[Collected data]
━━━━━━━━━━━━━━━━

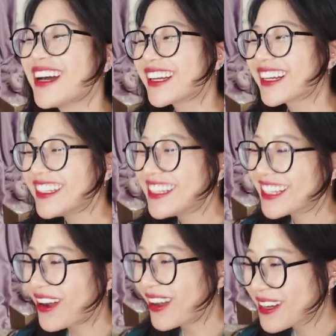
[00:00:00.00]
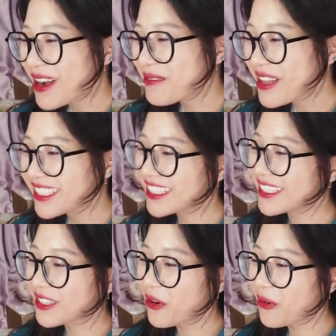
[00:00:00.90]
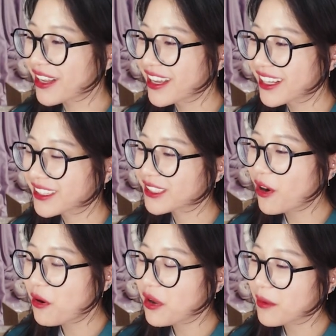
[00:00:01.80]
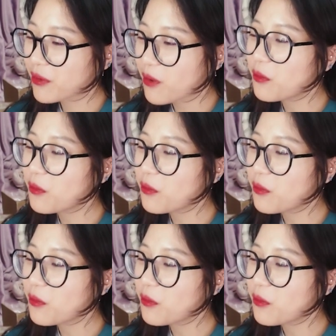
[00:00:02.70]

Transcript: cứ như kiểu anh cường biết gì rồi á trời ơi em không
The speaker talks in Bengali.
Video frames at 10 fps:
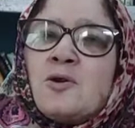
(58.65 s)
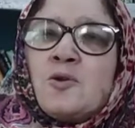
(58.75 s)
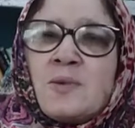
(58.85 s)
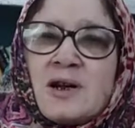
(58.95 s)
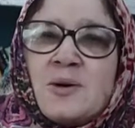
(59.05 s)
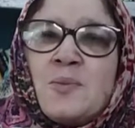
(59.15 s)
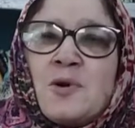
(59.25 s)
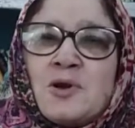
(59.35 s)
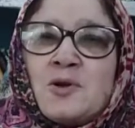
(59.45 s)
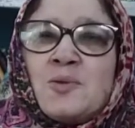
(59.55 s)
তোমরা কি
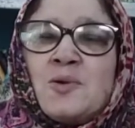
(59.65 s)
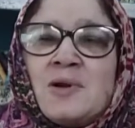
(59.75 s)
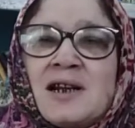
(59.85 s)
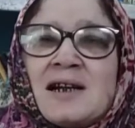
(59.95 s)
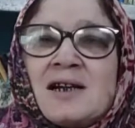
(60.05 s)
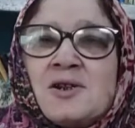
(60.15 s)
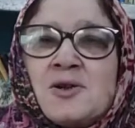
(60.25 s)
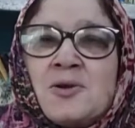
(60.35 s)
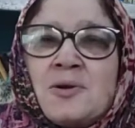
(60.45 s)
পদ্ম ফুল দেখেছ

━━━━━━━━━━━━━━━━

Exercise details
No picture belongs in the copy. Print every entry above exactly as it stands.

Task output
[00:00:00.00]
[00:00:00.90]
[00:00:01.80]
[00:00:02.70]

Transcript: cứ như kiểu anh cường biết gì rồi á trời ơi em không
The speaker talks in Bengali.
Video frames at 10 fps:
(58.65 s)
(58.75 s)
(58.85 s)
(58.95 s)
(59.05 s)
(59.15 s)
(59.25 s)
(59.35 s)
(59.45 s)
(59.55 s)
তোমরা কি
(59.65 s)
(59.75 s)
(59.85 s)
(59.95 s)
(60.05 s)
(60.15 s)
(60.25 s)
(60.35 s)
(60.45 s)
পদ্ম ফুল দেখেছ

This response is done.